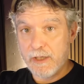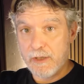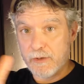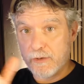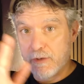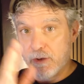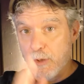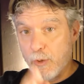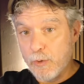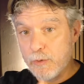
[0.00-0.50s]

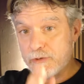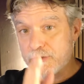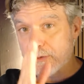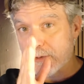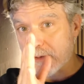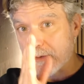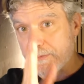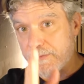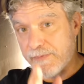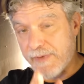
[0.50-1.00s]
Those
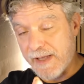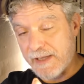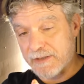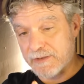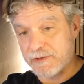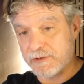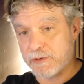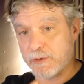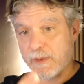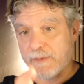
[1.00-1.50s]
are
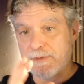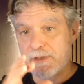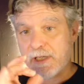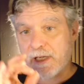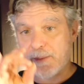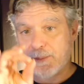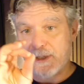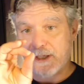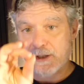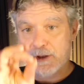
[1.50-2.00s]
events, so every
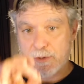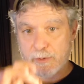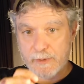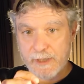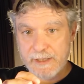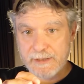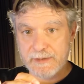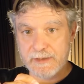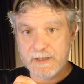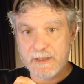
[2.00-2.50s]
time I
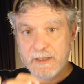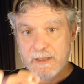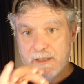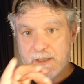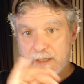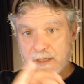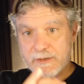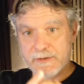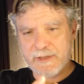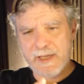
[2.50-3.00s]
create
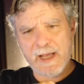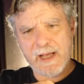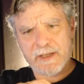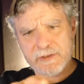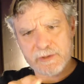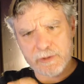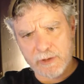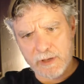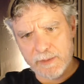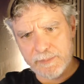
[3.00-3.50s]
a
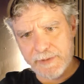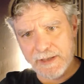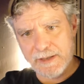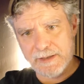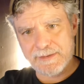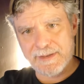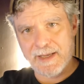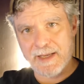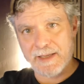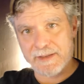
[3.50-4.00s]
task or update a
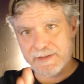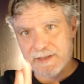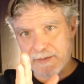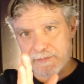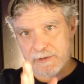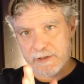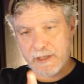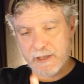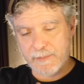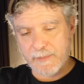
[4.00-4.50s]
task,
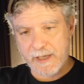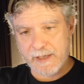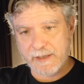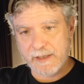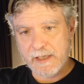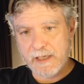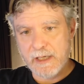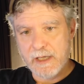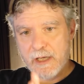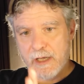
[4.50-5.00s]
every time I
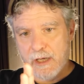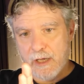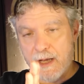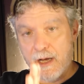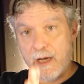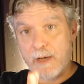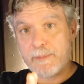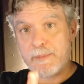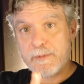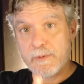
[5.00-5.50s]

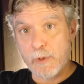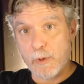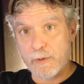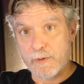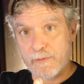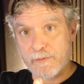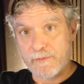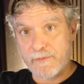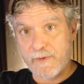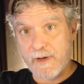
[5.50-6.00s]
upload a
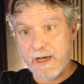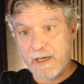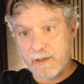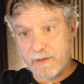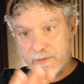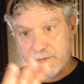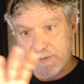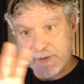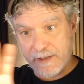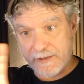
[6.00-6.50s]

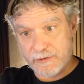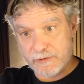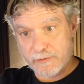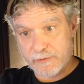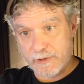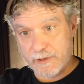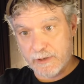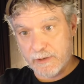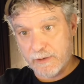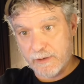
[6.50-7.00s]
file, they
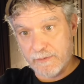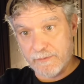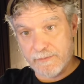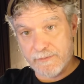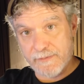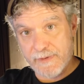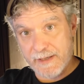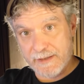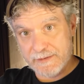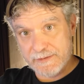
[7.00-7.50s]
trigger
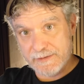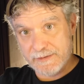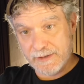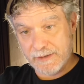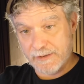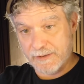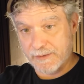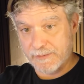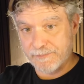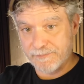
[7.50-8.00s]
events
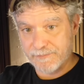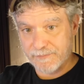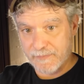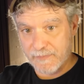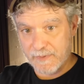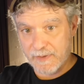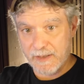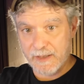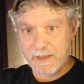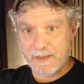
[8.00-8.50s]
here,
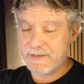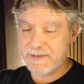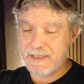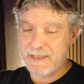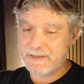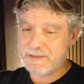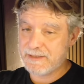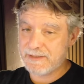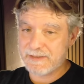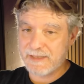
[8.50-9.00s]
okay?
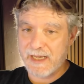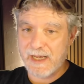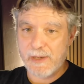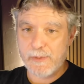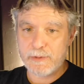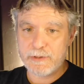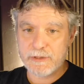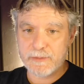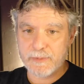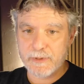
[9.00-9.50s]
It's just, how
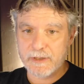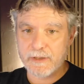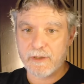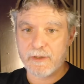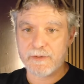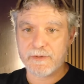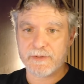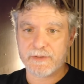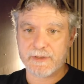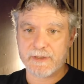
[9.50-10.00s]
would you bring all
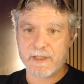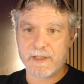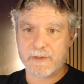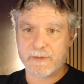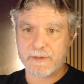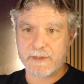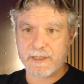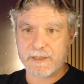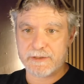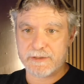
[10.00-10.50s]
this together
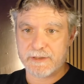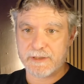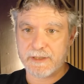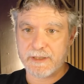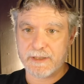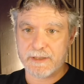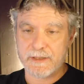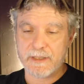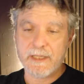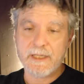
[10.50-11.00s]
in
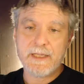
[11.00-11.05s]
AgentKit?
___
Goal of the exercise | When you come to the line containing "[6.50-7.00s]" in the records above, repeat that line and all lines after it exactly, but not the pictures.

Answer |
[6.50-7.00s]
file, they
[7.00-7.50s]
trigger
[7.50-8.00s]
events
[8.00-8.50s]
here,
[8.50-9.00s]
okay?
[9.00-9.50s]
It's just, how
[9.50-10.00s]
would you bring all
[10.00-10.50s]
this together
[10.50-11.00s]
in
[11.00-11.05s]
AgentKit?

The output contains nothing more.